··· Source data ···

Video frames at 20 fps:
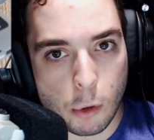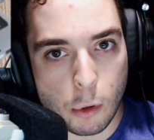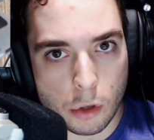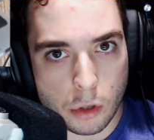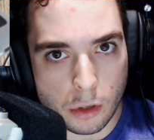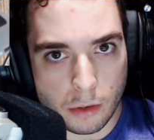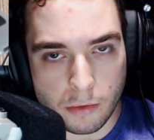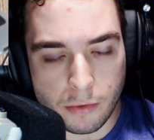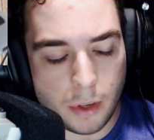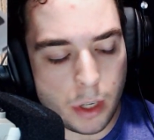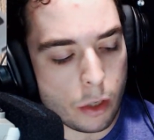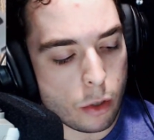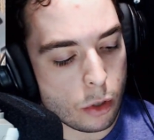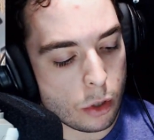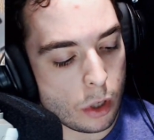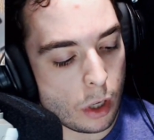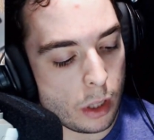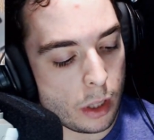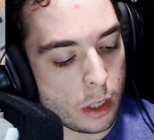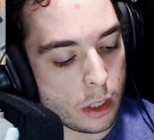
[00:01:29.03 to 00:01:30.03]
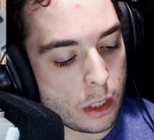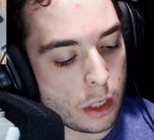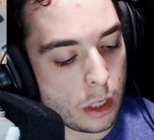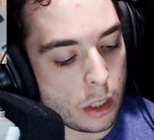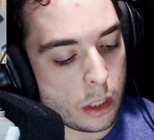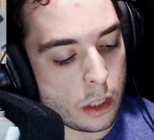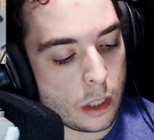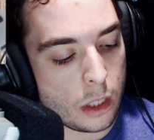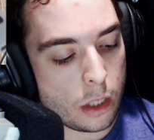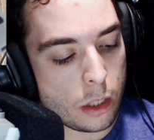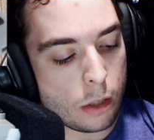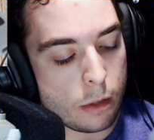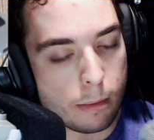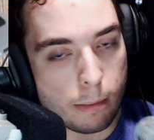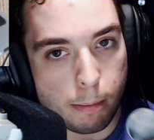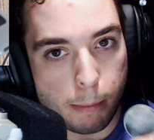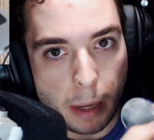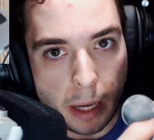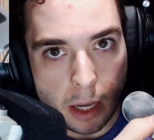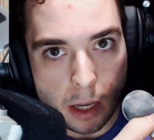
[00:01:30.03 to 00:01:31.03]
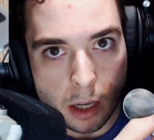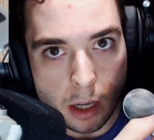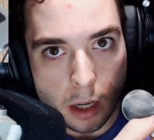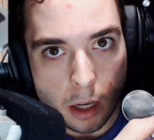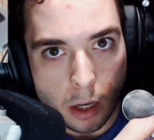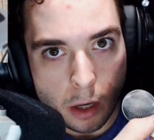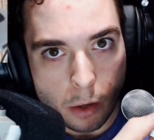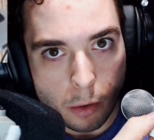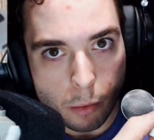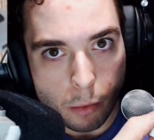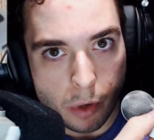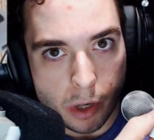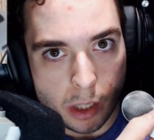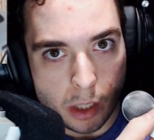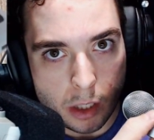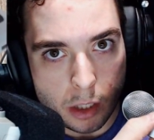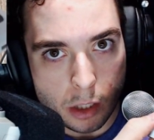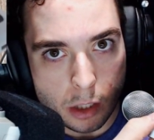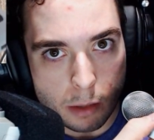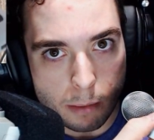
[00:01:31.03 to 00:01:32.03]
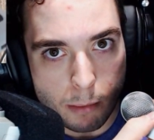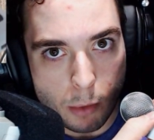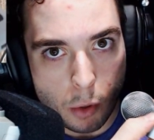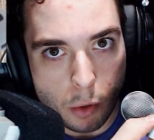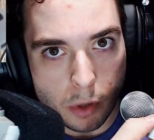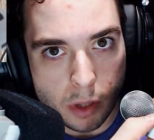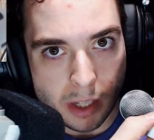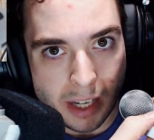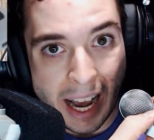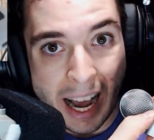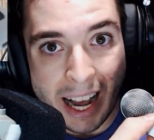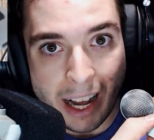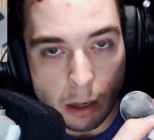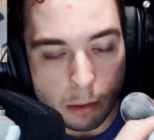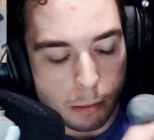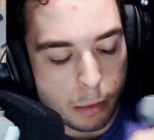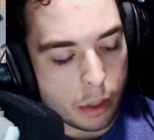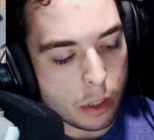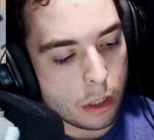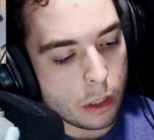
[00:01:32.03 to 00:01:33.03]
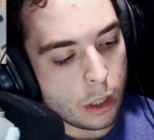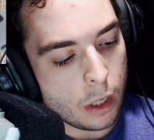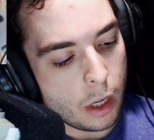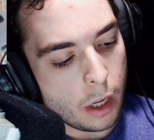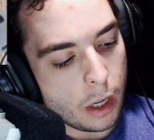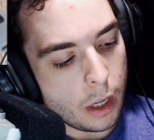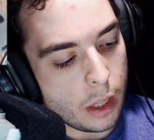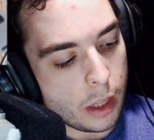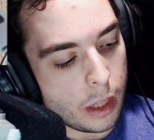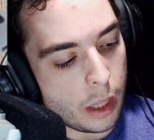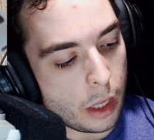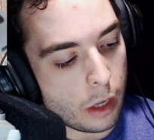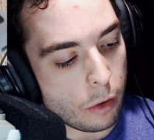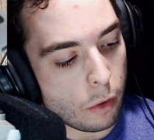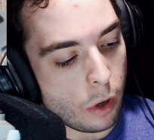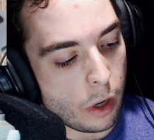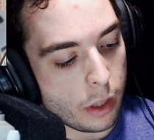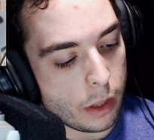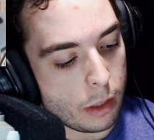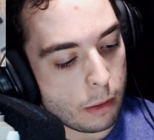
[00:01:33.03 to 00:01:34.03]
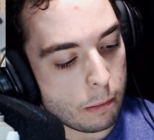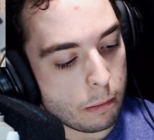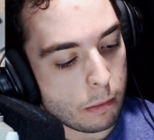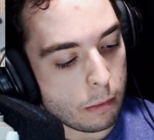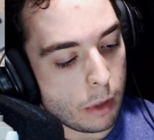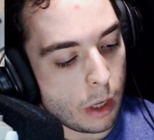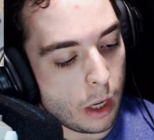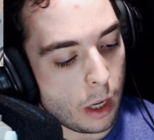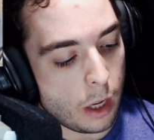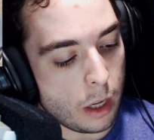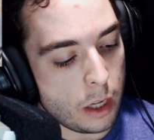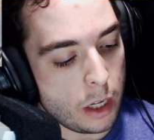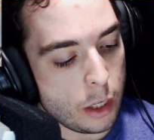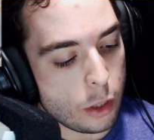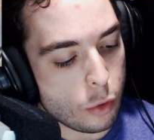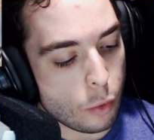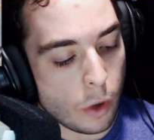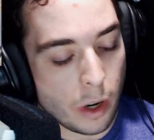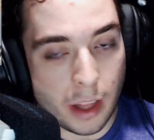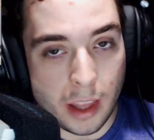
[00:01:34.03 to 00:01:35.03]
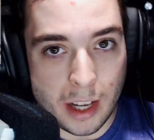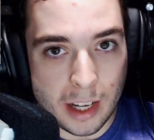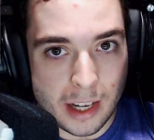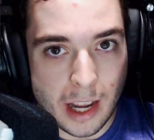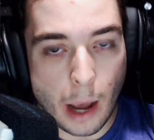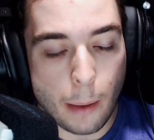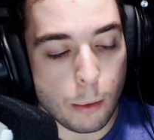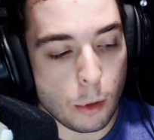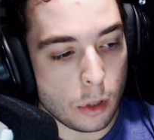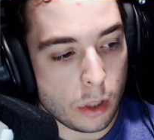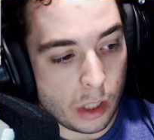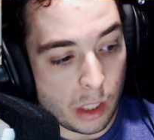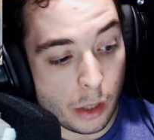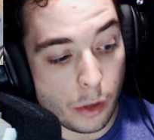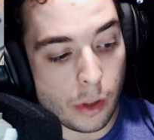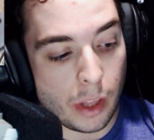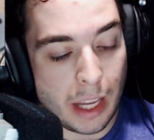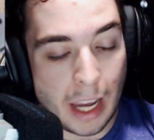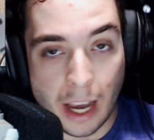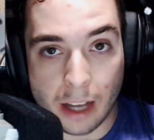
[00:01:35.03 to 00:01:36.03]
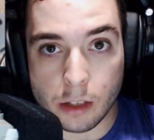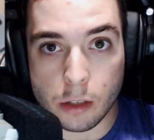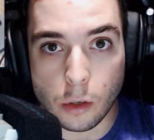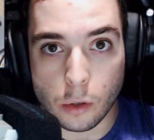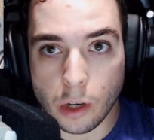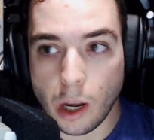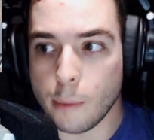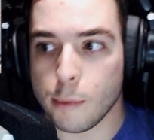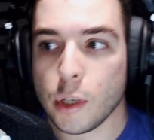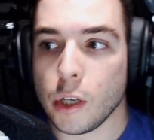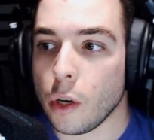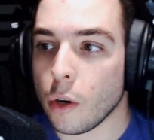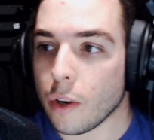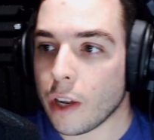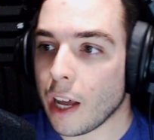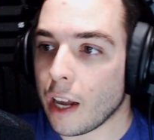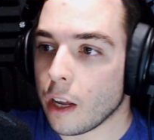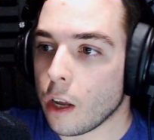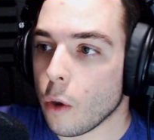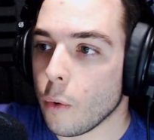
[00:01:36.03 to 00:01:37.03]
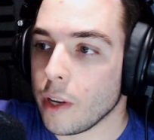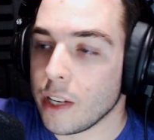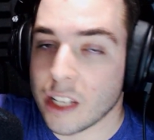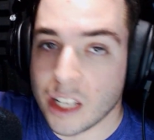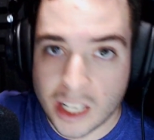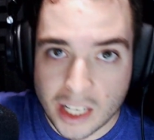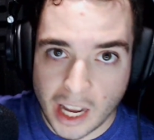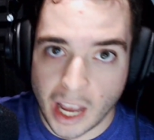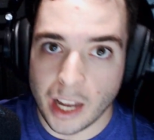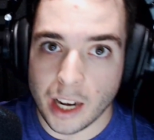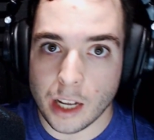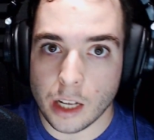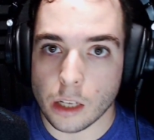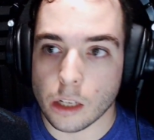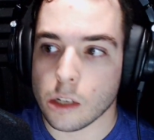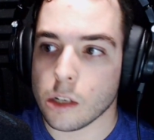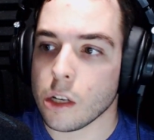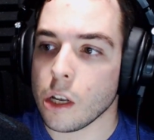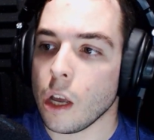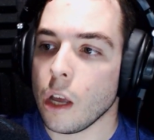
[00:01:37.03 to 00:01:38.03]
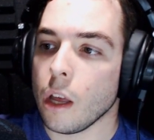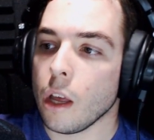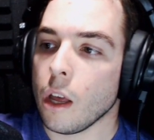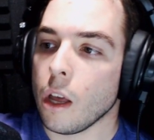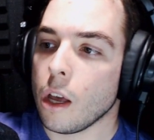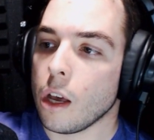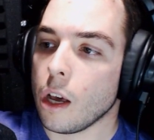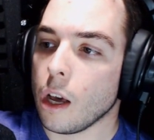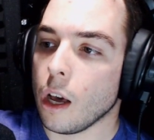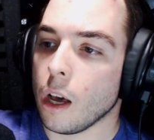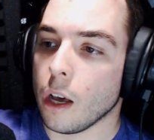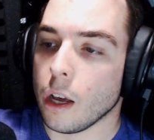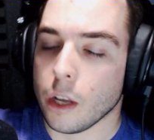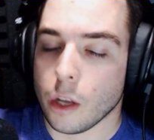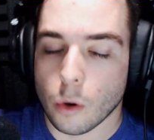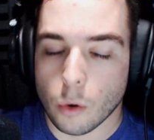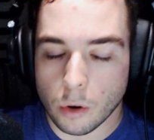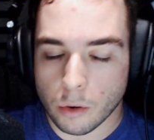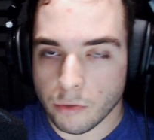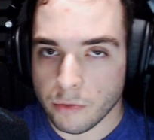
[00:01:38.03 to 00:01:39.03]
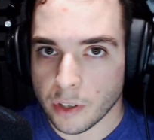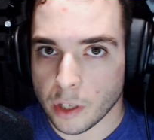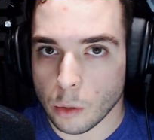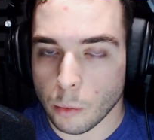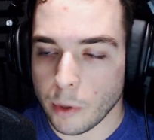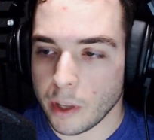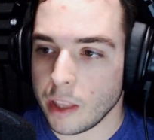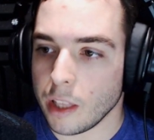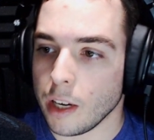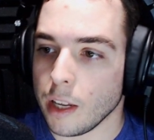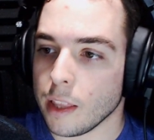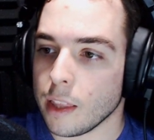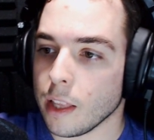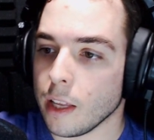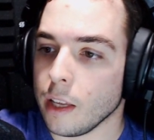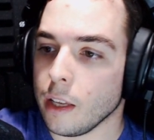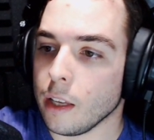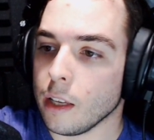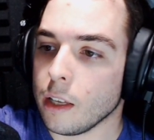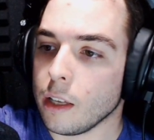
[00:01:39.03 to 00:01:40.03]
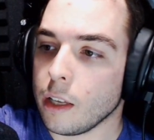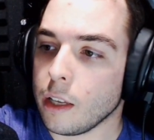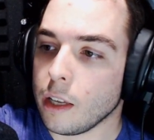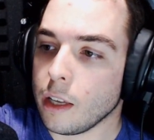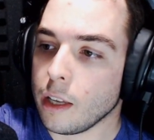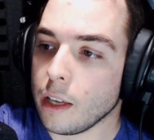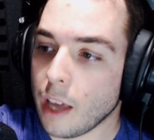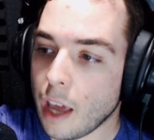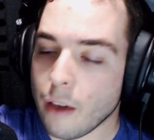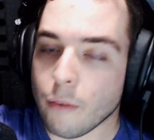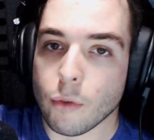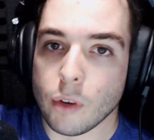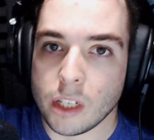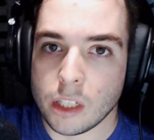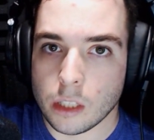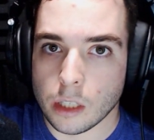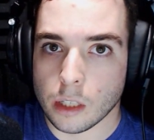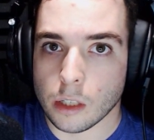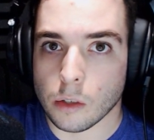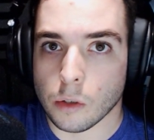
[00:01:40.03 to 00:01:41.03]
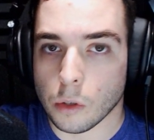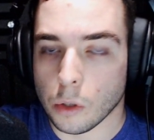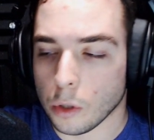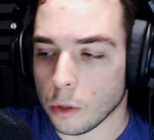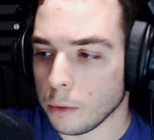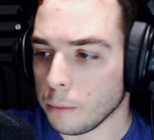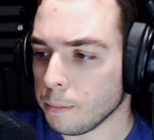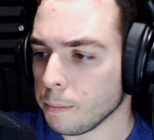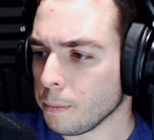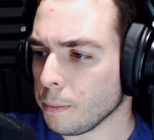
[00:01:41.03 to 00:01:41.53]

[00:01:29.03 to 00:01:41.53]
and features on this is these big, really smooth knobs that are on them. Each one of the adapters literally has its own knob, so you don't got to go into settings, or fiddle with anything. Every single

···

(Requirement) With pictures excluded, copy exactly the lines from the line containing "[00:01:39.03 to 00:01:40.03]" through the last line of the listing above, both ends included.

(Result)
[00:01:39.03 to 00:01:40.03]
[00:01:40.03 to 00:01:41.03]
[00:01:41.03 to 00:01:41.53]

[00:01:29.03 to 00:01:41.53]
and features on this is these big, really smooth knobs that are on them. Each one of the adapters literally has its own knob, so you don't got to go into settings, or fiddle with anything. Every single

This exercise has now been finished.